By Editor-in-chief Joan Hamilton

The political reporter was out of his element. His new beat was populated with congregations of penguins, which seemed to regard him as an odd-shaped cousin. Huge, smelly elephant seals ignored him, while gull-like skuas used him for dive-bombing practice. It was warmer than he'd expected-0 to 40 degrees Fahrenheit-but at times gale-force winds and snowstorms engulfed him. There was even a "Melville moment" when his little rubber boat accidentally bumped into a peaceable minke whale.

David Helvarg went to Antarctica for a firsthand look at one of the planet's biggest stories—climate change—and was soon immersed in a rugged scientific adventure. On a six-week trip organized by the National Science Foundation, he joined the 35-person research team at Palmer Station, an able mix of scientists and adventurers, including parachutists, rafters, and climbers. Even as the team celebrated the warmest days by drinking iceberg cocktails and donning Hawaiian shirts, a serious question loomed: Can life in the Antarctic adapt to the changes humans have imposed?

Helvarg admired the community the team members had built. "Palmer Station had all the best aspects of a war zone," he says. "There was a camaraderie, a commitment. There were even survival rituals." Instead of flak jackets, they wore "float coats" to go out among the sea creatures, storms, and glaciers.

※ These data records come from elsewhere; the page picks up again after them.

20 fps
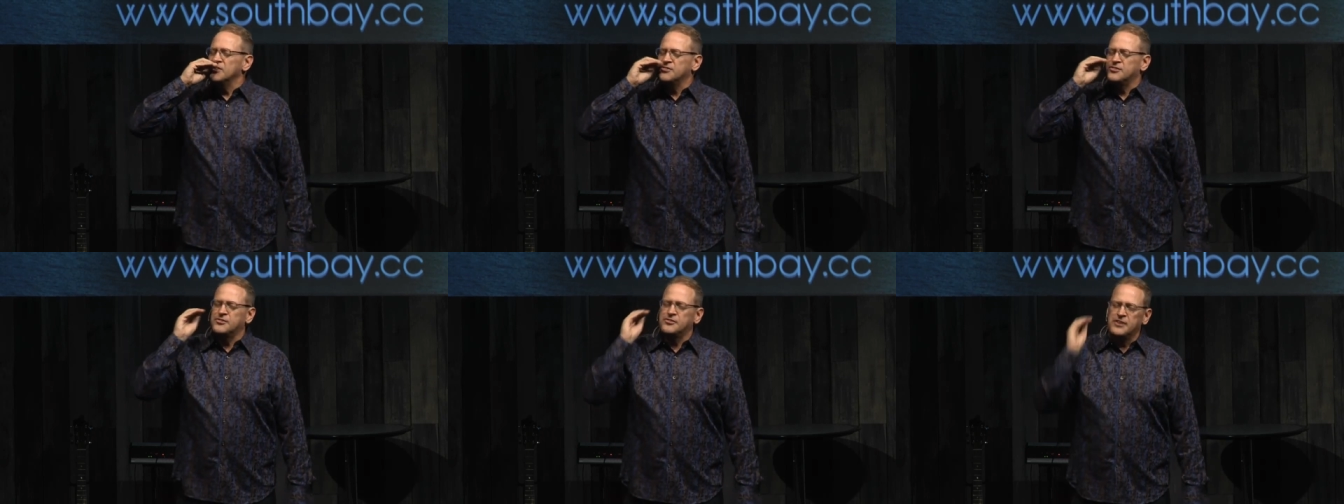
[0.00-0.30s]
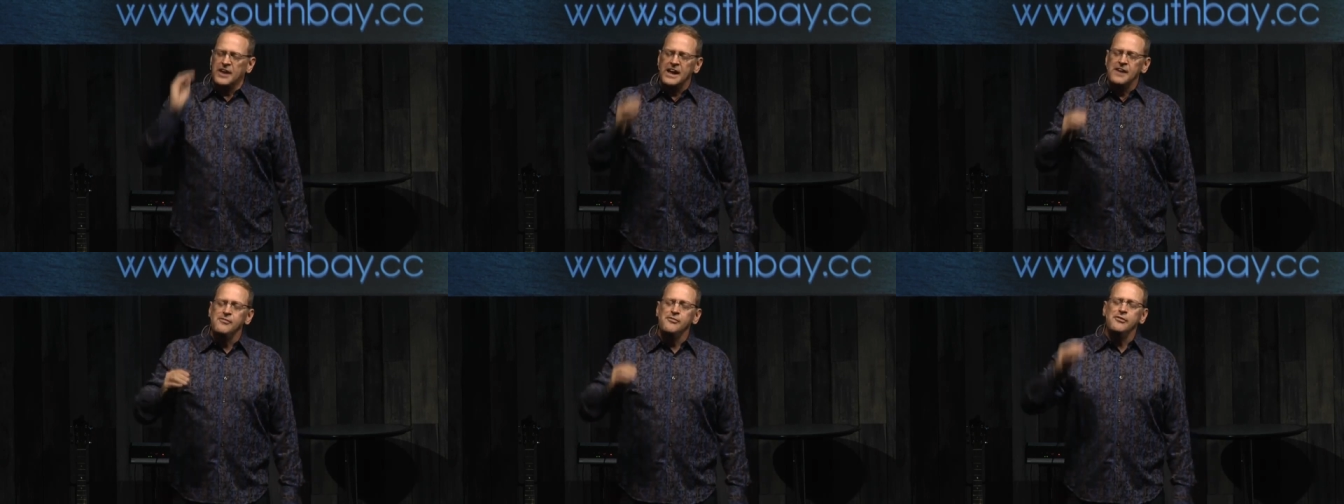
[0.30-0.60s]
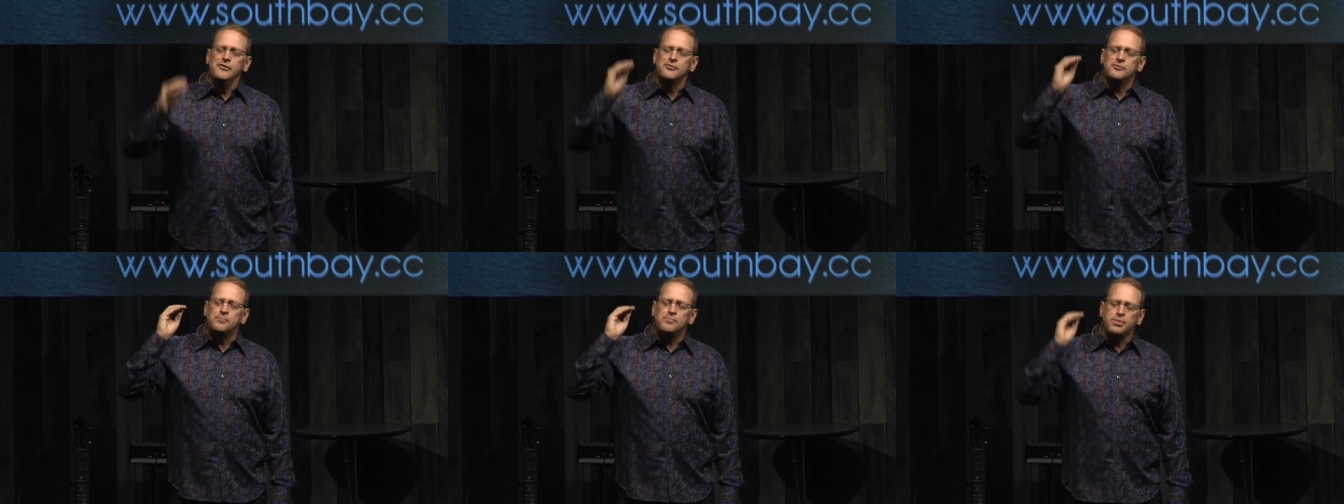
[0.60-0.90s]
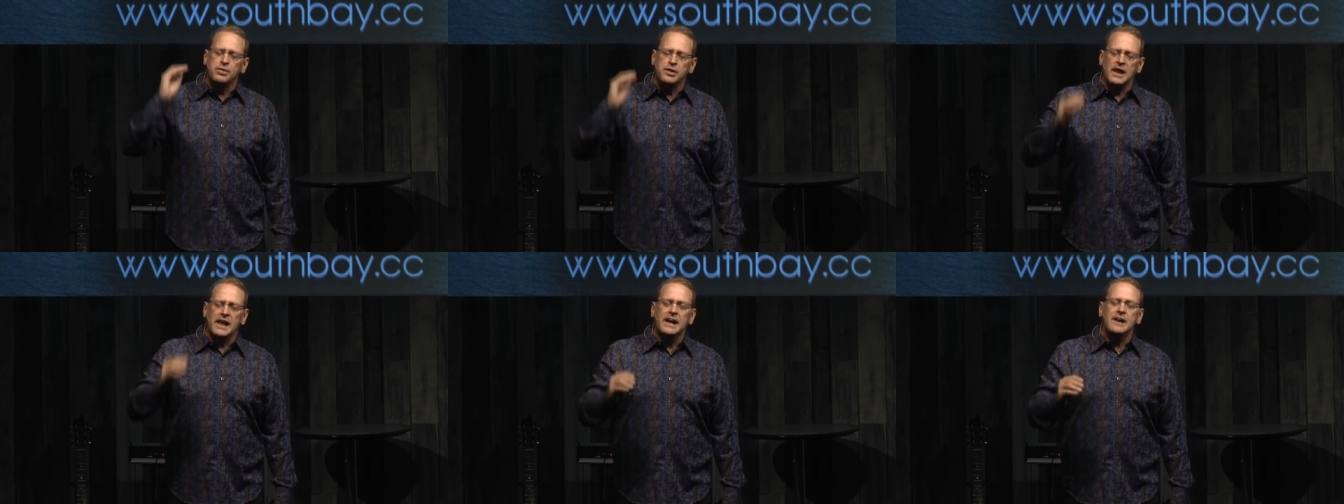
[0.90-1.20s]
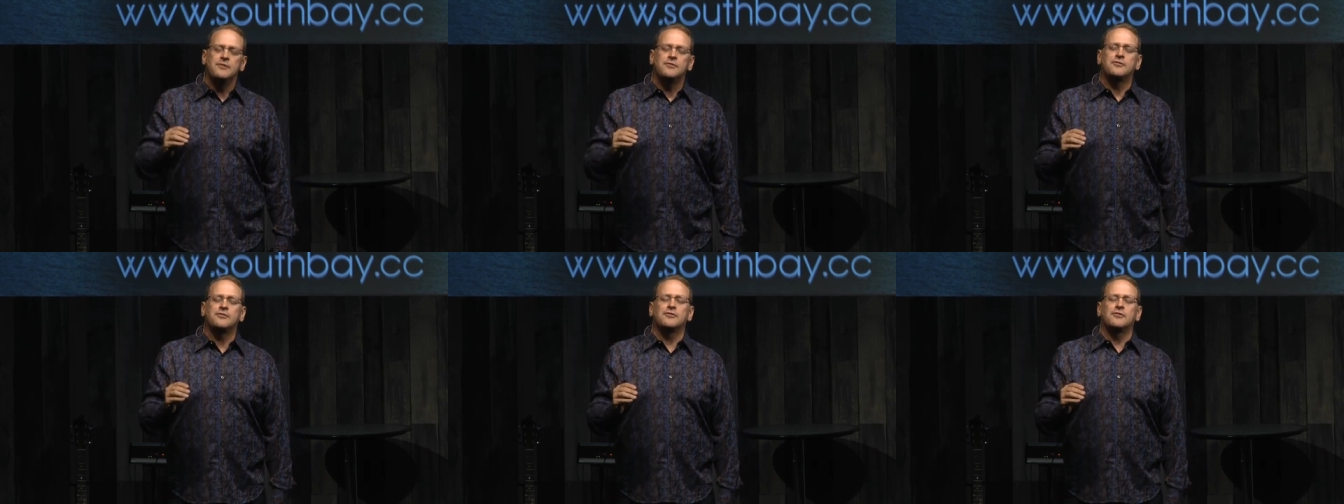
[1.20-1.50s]
safest
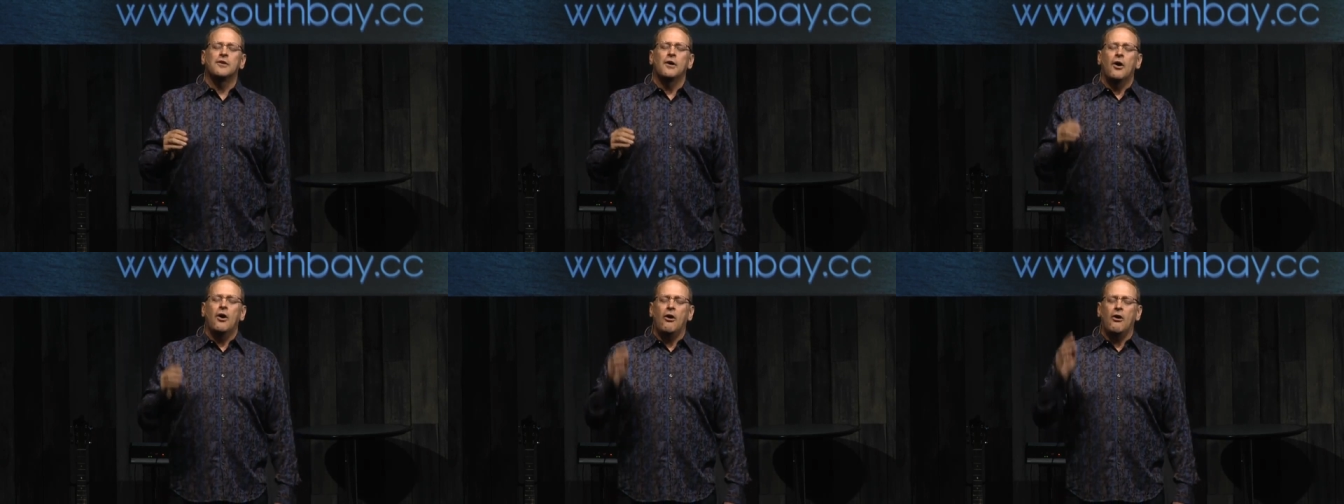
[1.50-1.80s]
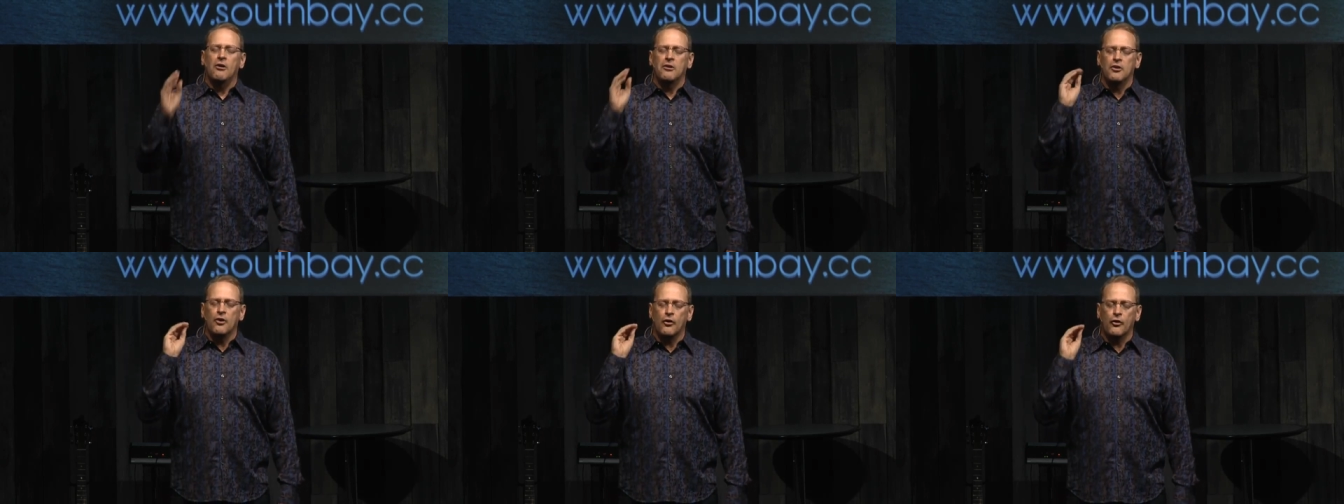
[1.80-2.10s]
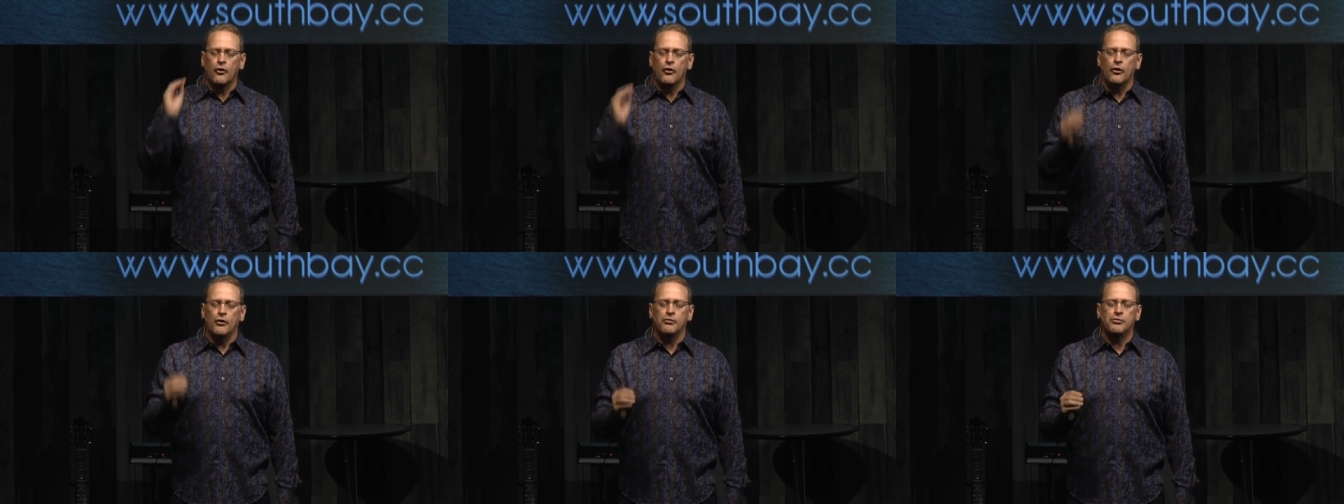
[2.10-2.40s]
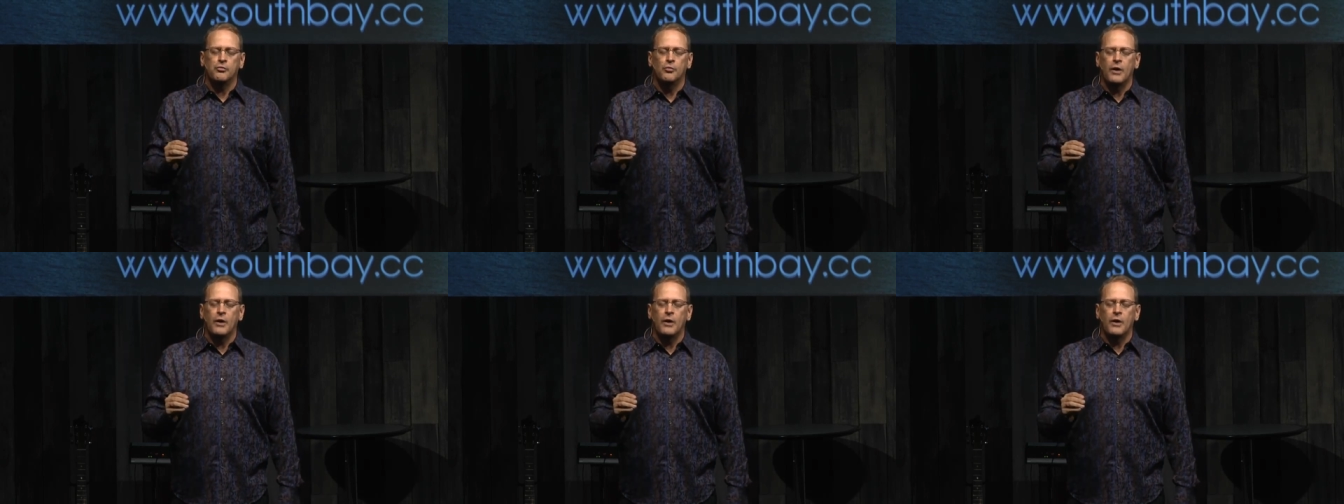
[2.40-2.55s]
place on earth,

War is more than a metaphor for Helvarg. He has covered conflicts in Northern Ireland, Nicaragua, Guatemala, and El Salvador for the Associated Press and Pacific News Service. In 1984, when he returned to the United States after five years in Central America, he earned a private investigator's license. Armed with the research skills required for legal investigations, he looked around and decided that the biggest, most underreported story was the state of the environment. "It is so encompassing," he says. "It takes in politics, culture, and social equity." Environmental problems are poorly understood, yet "they have more serious consequences than a lot of the conflicts and wars going on in the world."

Helvarg has been on the environmental beat ever since, producing TV documentaries and radio commentaries, as well as articles for Sierra, Smithsonian, Mother Jones, Wired, and The Nation. His first book, The War Against the Greens (Sierra Club Books, 1994), looked at extremist attacks on environmentalists. Lately he's turned to oceans, and is writing Blue Frontier, a book on saltwater politics and adventure for publisher W. H. Freeman.

"The environment will be the major conflict of the twenty-first century," Helvarg says. "I'm getting accurate information to people so they can take action."